Global data centre capacity is growing at unprecedented rates, with the Asia Pacific (APAC) region claiming nearly 30 per cent of the world’s total capacity, new research suggests.
Hyperscale data centre capacity has doubled in less than four years, according to new data from market analyst firm Synergy Research Group. At the same time, it has taken five years for the number of new data centres in the world to double.
These two disparate rates of growth, of course, point to a broad trend in which the average data centre size is increasing, with the rate of growth in capacity outstripping the rate of growth in new data centres.
As the number of large data centres operated by hyperscale providers increased to 700 at the end of the third quarter this year, Synergy’s latest research suggests that the United States (US) accounts for nearly half – 49 per cent – of the capacity of those data centres, as measured by critical IT load.
However, the US share of worldwide capacity has been falling, albeit slowly, running at just a percentage point per year, according to the analyst firm.
After the US, China is the country that is the next biggest contributor to hyperscale data centre capacity – China alone accounts for 15 per cent of the total.
The rest of the APAC region, not including China, claims 13 per cent of total global data centre capacity – giving the entire APAC region, China included, a 28 per cent share of global capacity.
Trailing the APAC region is the Europe, Middle East and Africa (EMEA) region, with 19 per cent of the global total, and Canada and Latin America, which together claim 4 per cent of the global capacity.
“While the number of hyperscale data centres continues to grow at an impressive pace, not all data centres are born equal,” said John Dinsdale, a chief analyst at Synergy Research Group.

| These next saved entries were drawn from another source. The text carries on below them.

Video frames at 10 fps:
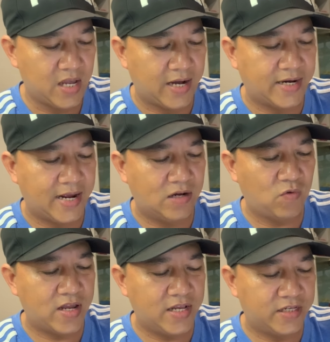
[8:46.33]
anh này anh
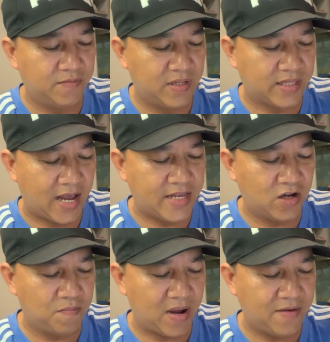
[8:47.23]
quay về sư minh tệ chỉ
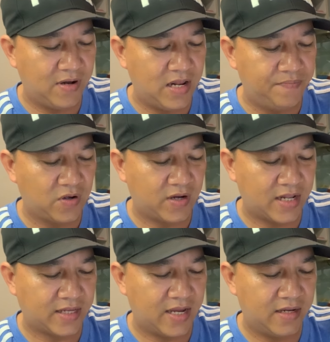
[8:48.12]
có mấy clip thôi các
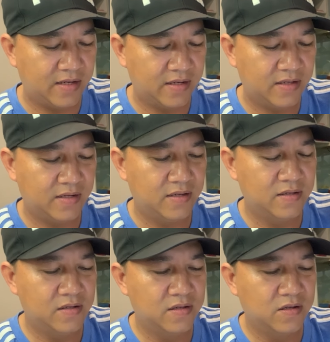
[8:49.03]
chị
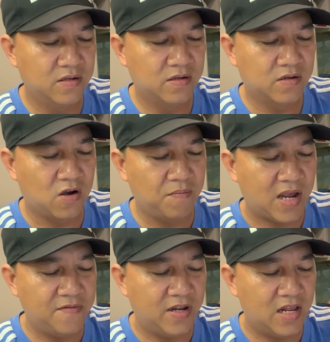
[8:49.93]
có
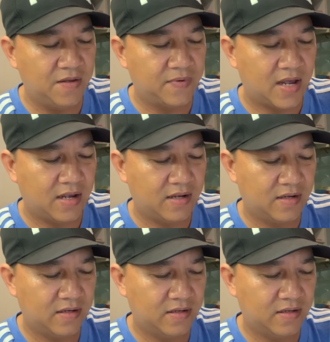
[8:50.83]
mấy clip à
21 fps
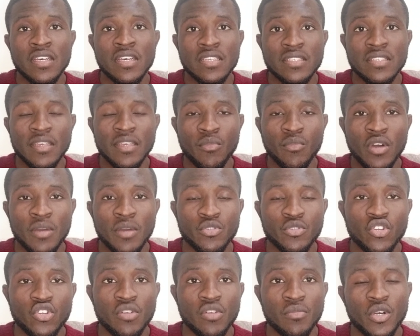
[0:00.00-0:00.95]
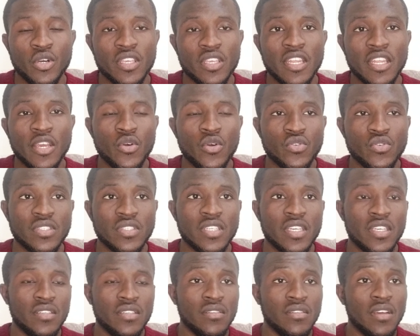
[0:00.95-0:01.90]
C'est moi, habituellement, qui les
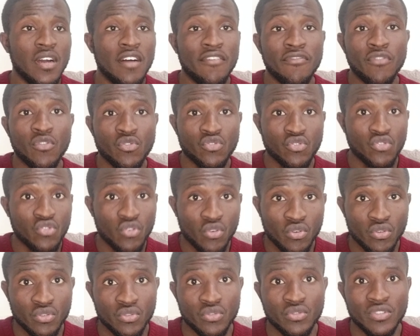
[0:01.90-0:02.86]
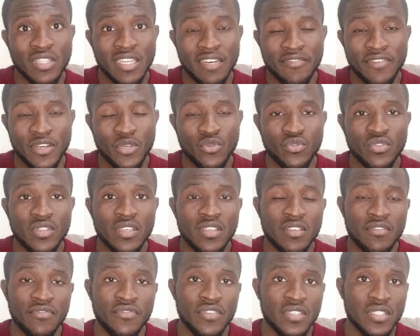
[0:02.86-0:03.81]
conseille en fonction euh, de la faculté
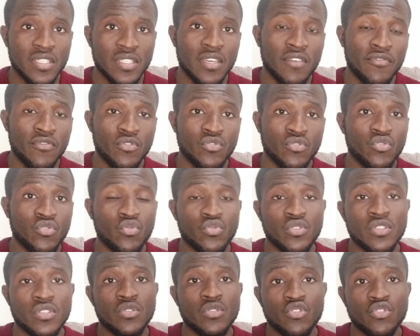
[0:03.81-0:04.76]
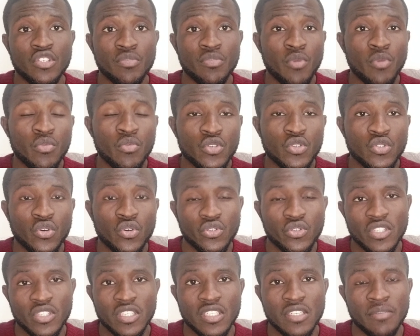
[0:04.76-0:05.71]
qu'ils faisaient, en fonction aussi du diplôme qu'ils ont
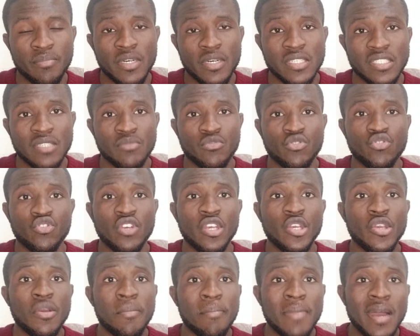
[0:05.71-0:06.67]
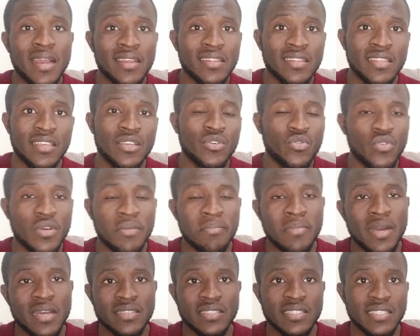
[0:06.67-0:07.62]
retenu. Par exemple, si tu as un bac D ou un
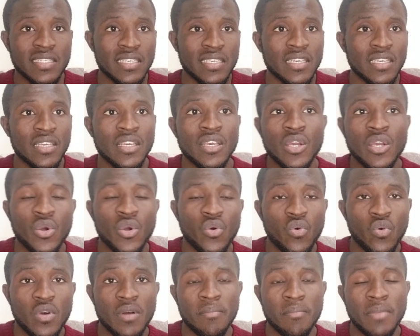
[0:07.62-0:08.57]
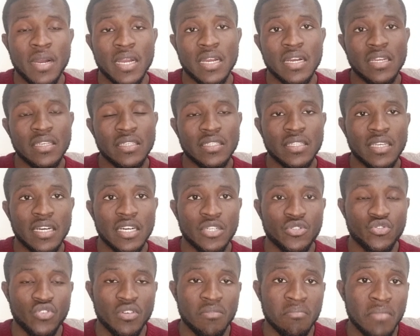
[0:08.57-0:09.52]
bac C, ou un bac en
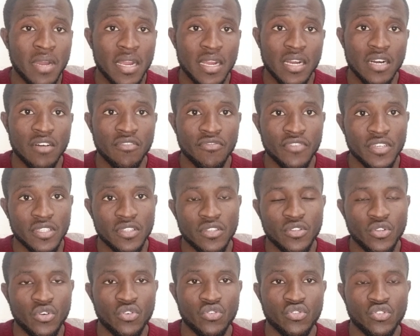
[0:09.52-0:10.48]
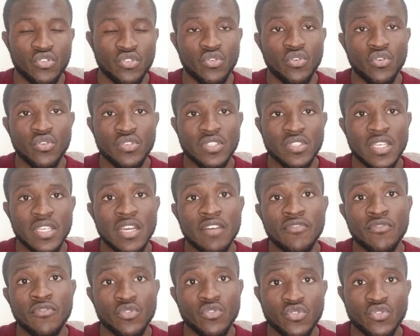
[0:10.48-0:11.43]
littérature, un bac en fait. Donc, je te conseille en
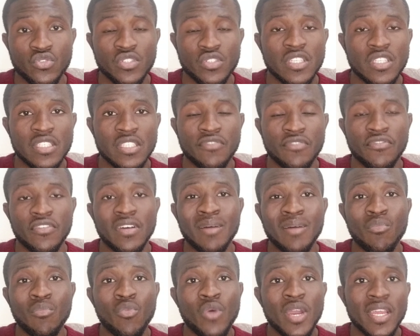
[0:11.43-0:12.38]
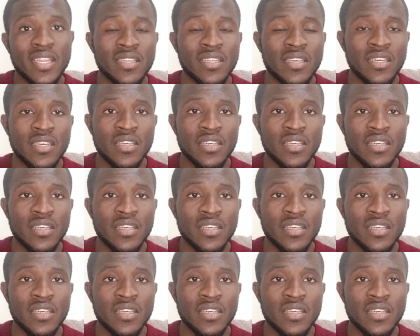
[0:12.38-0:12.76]
fonction des différents moyens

“Generally speaking, self-owned data centres are much bigger than leased data centres and data centres in the home country of a hyperscale company are much bigger than its international facilities, though there are plenty of exceptions to these trends.
“The constants in all of this are that both the number and average size of hyperscale data centres continue to grow steadily. We also see a very healthy pipeline of hyperscale data centres being planned, developed or fitted out, supporting our strong five-year growth forecasts,” he added.
The companies with the broadest data centre footprint, according to Synergy, are the usual suspects – Amazon, Microsoft, Google and IBM.
Each of these cloud vendors has 60 or more data centre locations with at least three in each of the four regions – North America, APAC, EMEA and Latin America.
However, Oracle, Alibaba and Tencent also have a notably broad data centre presence.
By data centre capacity, the leading companies are Amazon, Microsoft, Google and Facebook, though it is the Chinese hyperscalers that are growing the fastest, the analyst firm’s figures suggest, most notably ByteDance, Alibaba and Tencent.
Synergy’s research was based on an analysis of the data centre footprint of 19 of the world’s major cloud and internet service firms, including the largest operators in the areas of software-as-a-service (SaaS), infrastructure-as-a-service (IaaS), platform-as-a-service (PaaS), search, social networking, e-commerce and gaming.
Synergy's latest figures come as fellow analyst firm Information Services Group (ISG) reveals that IT and business spending across the APAC region surged during the third quarter of 2021, with cloud services rocketing past traditional managed services.
According to ISG, annual contract value (ACV) for cloud-based as-a-services above US$5 million rose 62 per cent year-on-year and 5 per cent quarter-on-quarter to a record US$3.1 billion.
In fact, cloud services made up over 84 per cent of APAC IT and business services spending during the quarter — the largest percentage out of all regions globally.
Meanwhile, traditional managed services were up 53 per cent year-on-year to US$575 million. However, this is a 40 per cent fall from the second quarter’s US$929 million.
Combined, the total market reached US$3.6 billion for the period, a 60 per cent increase year-on-year, but was down 6 per cent quarter-on-quarter.